Un cerveau mieux oxygéné et plus alerte
Une étude menée auprès de 6000 femmes âgées de plus de 65 ans et suivies pendant huit ans, indique que celles dont les fonctions cognitives étaient les moins altérées étaient les plus actives physiquement. En revanche, les performances intellectuelles des femmes moins actives physiquement avaient diminué passablement.
D'après les auteurs, plus les femmes étaient actives physiquement, moins elles avaient de chances de présenter une détérioration de leurs fonctions cognitives à la fin du suivi. Selon plusieurs chercheurs, cet effet de l'exercice sur les fonctions cognitives pourrait être dû, du moins en partie, à l'augmentation du débit sanguin dans le cerveau, atteignant parfois plus de 30% comme on l'a vu précédemment. Cela a pour effet d'accroître dans le cerveau l'apport en oxygène frais et en éléments nutritifs.
Une étude récente menée sur des chimpanzés adultes révèle qu'après 20 semaines d'exercices de type aérobique, de nouveaux vaisseaux sanguins (capillaires) s'étaient formés dans le cerveau de ces mammifères proches de l'homme.
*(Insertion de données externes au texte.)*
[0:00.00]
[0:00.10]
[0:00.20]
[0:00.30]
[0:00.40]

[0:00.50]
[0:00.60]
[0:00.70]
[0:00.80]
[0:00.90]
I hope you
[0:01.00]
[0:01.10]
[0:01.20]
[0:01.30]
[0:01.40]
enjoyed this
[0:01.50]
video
L'injection dans le sang des chimpanzés d'une substance radioactive a permis la découverte de ces nouveaux capillaires.
Plus de dopamine, de sérotonine et d'endorphines
Des recherches ont démontré ces dernières années que la pratique régulière de l'activité physique favorise la synthèse dans le cerveau de la sérotonine, un neurotransmetteur produit par les neurones qui influence les zones cérébrales contrôlant l'humeur. Ainsi, on sait que les personnes déprimées ont un taux anormalement bas de sérotonine. D'ailleurs, il est maintenant scientifiquement établi que l'exercice réduit les symptômes de la dépression au même titre que le ferait un antidépresseur. On sait aussi que les enfants atteints du syndrome du trouble déficitaire de l'attention avec hyper-activité motrice souffriraient d'une déficience en dopamine, que vient combler un médicament comme le Ritalin.
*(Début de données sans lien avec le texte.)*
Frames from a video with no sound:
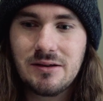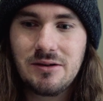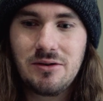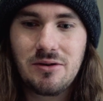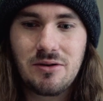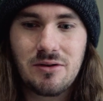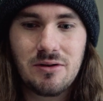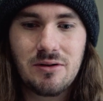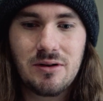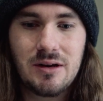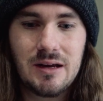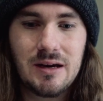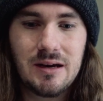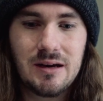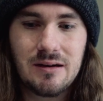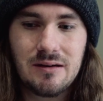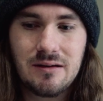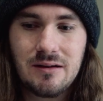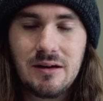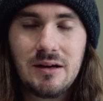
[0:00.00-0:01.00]
that you
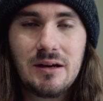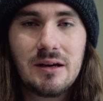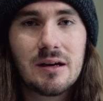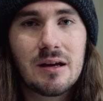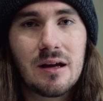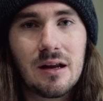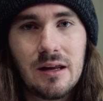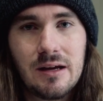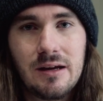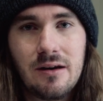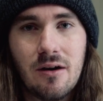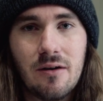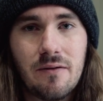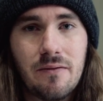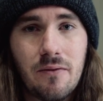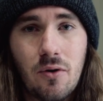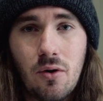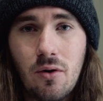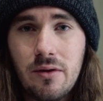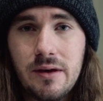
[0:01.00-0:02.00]
can clean
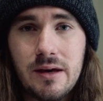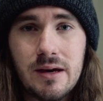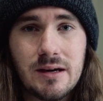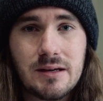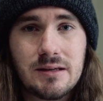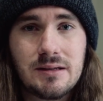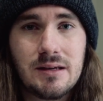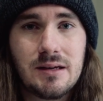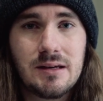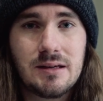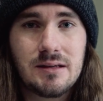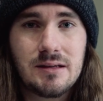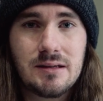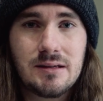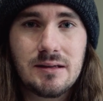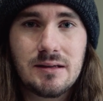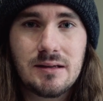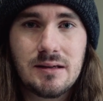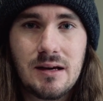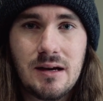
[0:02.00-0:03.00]
off all the
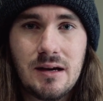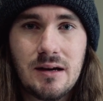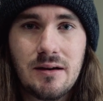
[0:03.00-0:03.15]
excess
Or, l'exercice a un effet dopaminergique, c'est-à-dire qu'il augmente le taux de dopamine dans le cerveau (j'en ai parlé dans la chronique du 14 septembre 2003). De plus, la sécrétion d'endorphines dans le cerveau augmente substantiellement après une période d'exercice. Cet effet expliquerait pourquoi les femmes souffrant du syndrome prémenstruel qui sont plus actives physiquement, voient leurs symptômes s'atténuer considérablement. Le taux d'endorphines dépend de l'intensité et de la durée de l'exercice. Voilà pourquoi les exercices aérobiques prolongés (jogging, vélo, ski de fond, etc...) sont les plus "endorphinogènes".
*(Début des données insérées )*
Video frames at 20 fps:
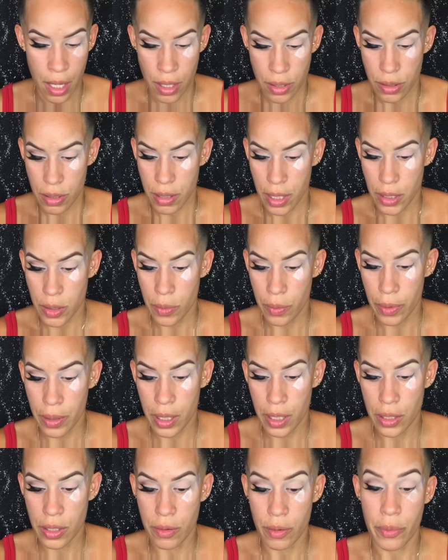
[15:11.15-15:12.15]
So that's what we're
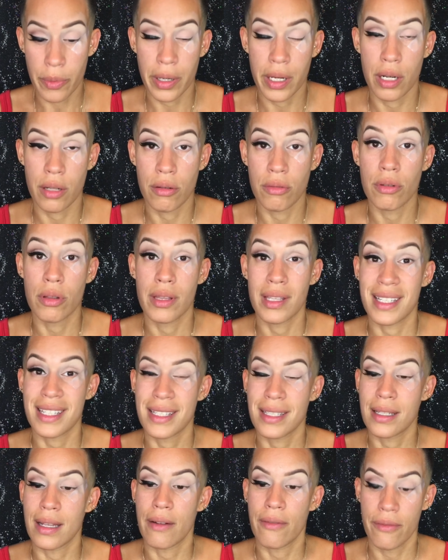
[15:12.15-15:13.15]
going to do, and we're going to do this
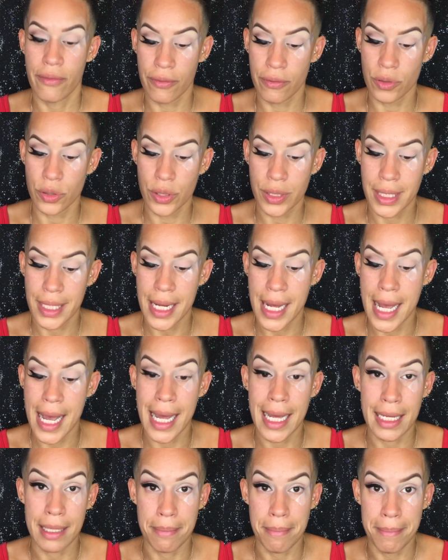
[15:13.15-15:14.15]
several
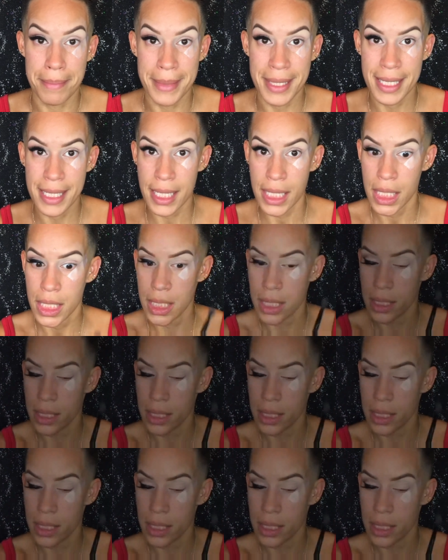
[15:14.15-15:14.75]
times.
En somme, ces effets confirment que l'exercice agit sur le cerveau, à l'instar des psychotropes, en améliorant notre humeur et nos fonctions cognitives. Alors la prochaine fois que vous ferez de l'exercice, laissez-le monter à la tête !
A titre personnel, je confirme les bienfaits d'une activitée sportive régulière sur mon humeur !!!
(en plus d'un thymorégulateur bien sur car ce n'est pas la solution miracle)
je confirme également le high, évoqué plus haut, suite à un effort superieur à 1 heure de jogging: c'est planant, régénérant, exaltant et régulateur.
Mais même ceux qui ne sont pas habitués à des efforts longs, tireront bénéfices sur leur humeur d'un effort sportif régulier quelque soit le sport pratiqué.